O primeiro leilão do Governo para projetos de armazenamento de energia está atraindo gigantes globais do setor, em meio a expectativas de investimentos bilionários. 

A Tesla, de Elon Musk, as chinesas CATL e Huawei, e a multinacional brasileira WEG estão entre as fornecedoras de Battery Energy Storage Systems (BESS) de olho na licitação, agendada para abril.  

“A grande dúvida é se alguém vai conseguir competir com os chineses; eles vão chegar derrubando os preços como fizeram nos carros elétricos?”, uma fonte que assessora potenciais participantes disse ao Brazil Journal.

O ministro de Minas e Energia, Alexandre Silveira, esteve na China na última semana convidando fabricantes para a disputa. 

Recentemente, Silveira disse que a intenção é contratar sistemas de baterias com 2 gigawatts em capacidade nesse primeiro certame.

“Isso seria equivalente a um investimento em torno de R$ 10  bilhões,” disse o presidente da Associação Brasileira de Soluções de Armazenamento de Energia (ABSAE), Markus Vlasits. 
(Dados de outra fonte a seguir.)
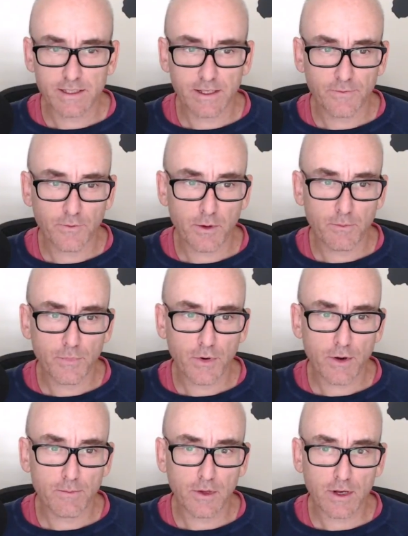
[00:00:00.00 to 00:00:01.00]
here from
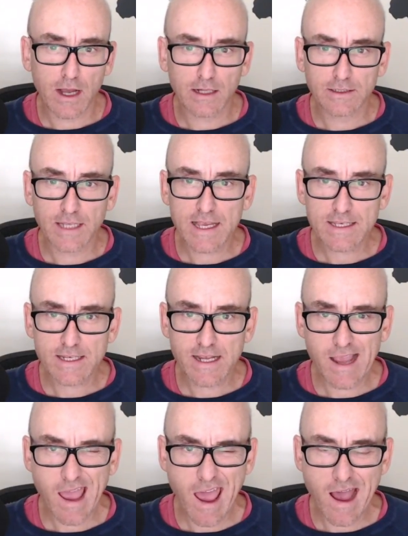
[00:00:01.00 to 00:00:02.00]
ProBlogger,
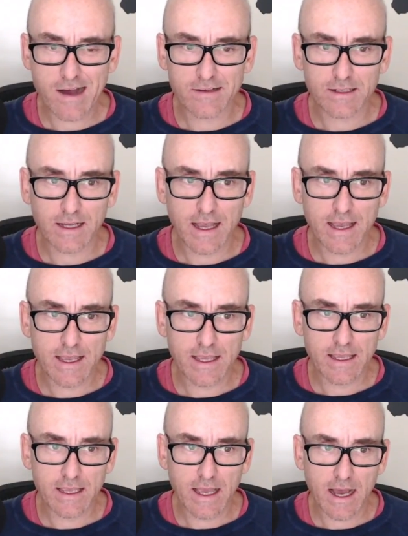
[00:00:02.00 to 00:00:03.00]
testing out
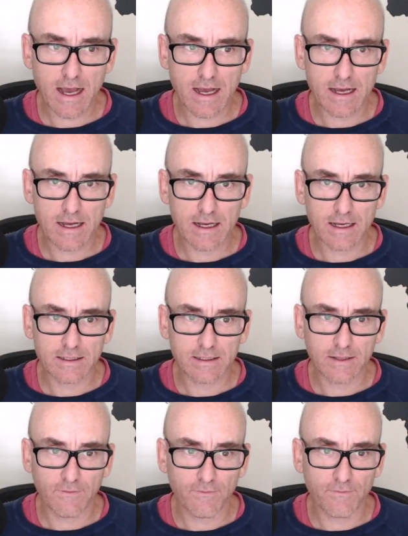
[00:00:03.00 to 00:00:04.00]
a
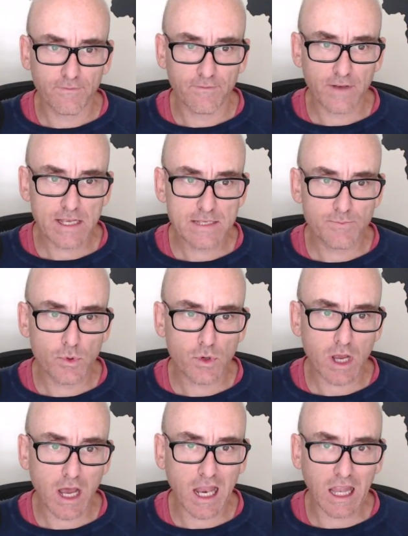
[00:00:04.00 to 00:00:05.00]

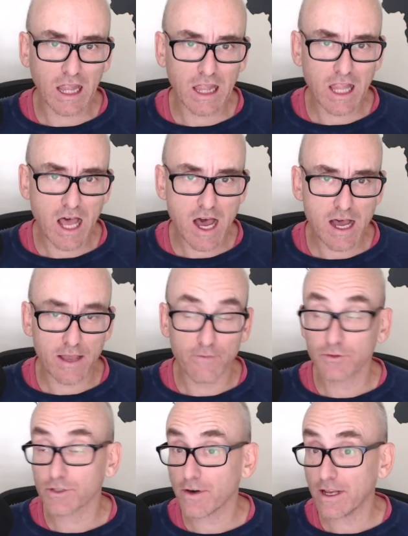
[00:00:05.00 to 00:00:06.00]
Facebook Live,
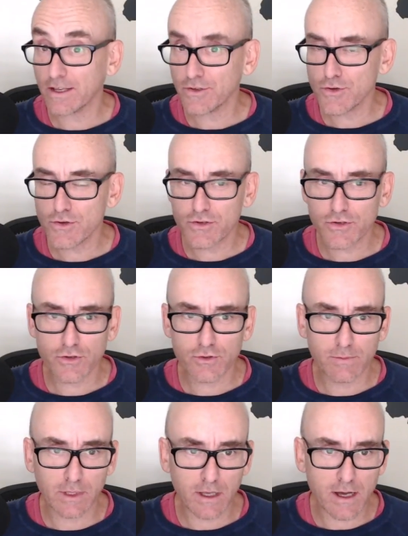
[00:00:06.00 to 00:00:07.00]
a
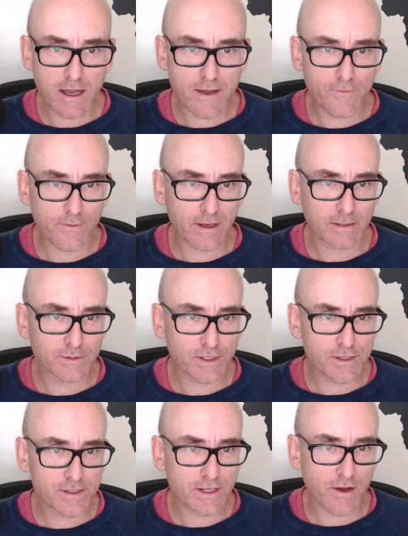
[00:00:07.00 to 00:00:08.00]
YouTube Live. I'm so
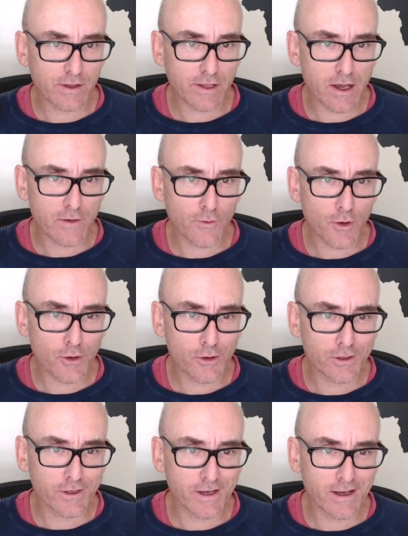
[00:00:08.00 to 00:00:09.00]
used to going live
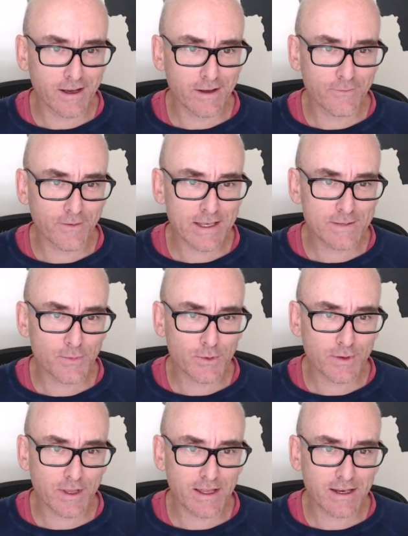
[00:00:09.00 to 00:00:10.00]
on
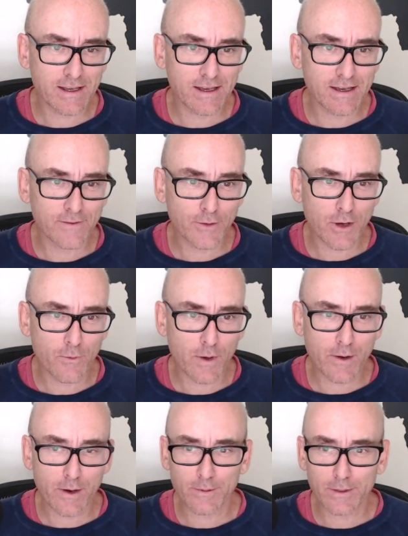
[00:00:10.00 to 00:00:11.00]
Facebook that I forgot
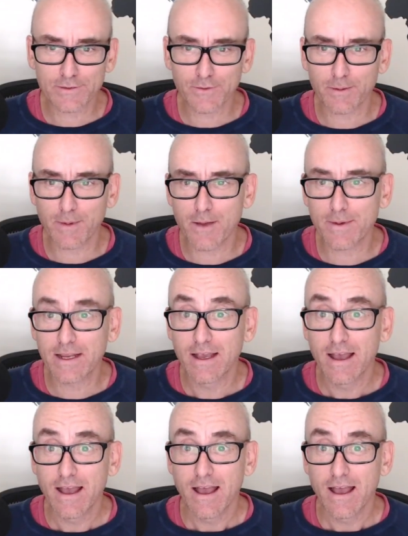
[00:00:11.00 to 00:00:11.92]
where I was for a moment.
Ele estimou que o leilão pode atrair cerca de 20 GW em projetos, dez vezes a demanda esperada. “Estamos vendo uma atividade frenética, vai ter muita oferta.”

Os participantes devem ser geradoras, transmissoras e distribuidoras de energia, que entrariam como operadores, contratando os BESS dos fabricantes especializados. Estes poderiam eventualmente entrar diretamente na disputa por meio de consórcios. 

O Brasil tem hoje cerca de 1 GW em sistemas como esses. A Vale, por exemplo, já contratou um BESS com baterias da Tesla, e a WEG fez diversas instalações comerciais e industriais. A Huawei se associou à local Matrix Energia para projetos incluindo baterias para garagens de ônibus elétricos em São Paulo.

A China responde por 60% da capacidade global em BESS, com mais de 75 GW em operação ao final de 2024, seguida pelos EUA. 

Para a equipe de research do BTG, a WEG seria um dos principais nomes aptos a disputar com os chineses, tanto no Brasil quanto em outros mercados em que atua, como o americano. 

“Vamos a WEG como um dos players mais bem posicionados estrategicamente, dado seu portfólio de produtos e organização estrutural, para capturar essa tendência de forma lucrativa,” escreveu o banco em relatório nesta semana. 

Os analistas do BTG calculam que a WEG tem 50% de share no mercado nacional de BESS, e fatia de um dígito em outras geografias. 

“Embora os BESS continuem pequenos em termos das vendas gerais da WEG… uma situação similar se aplicava aos transformadores alguns anos atrás, e eles agora respondem por 20% do lucro da WEG, destacando quão rapidamente as tendências podem mudar.” 

Mas a disputa pelo mercado promete ser acirrada. Maior fabricante global de baterias, a chinesa CATL disse que “enxerga o Brasil como um mercado prioritário”, ao responder consulta pública do Ministério de Minas e Energia sobre o leilão. 

A Tesla também participou da consulta enviando dois documentos com contribuições. A companhia disse ver a licitação como uma “oportunidade estratégica para acelerar a instalação da tecnologia no País.”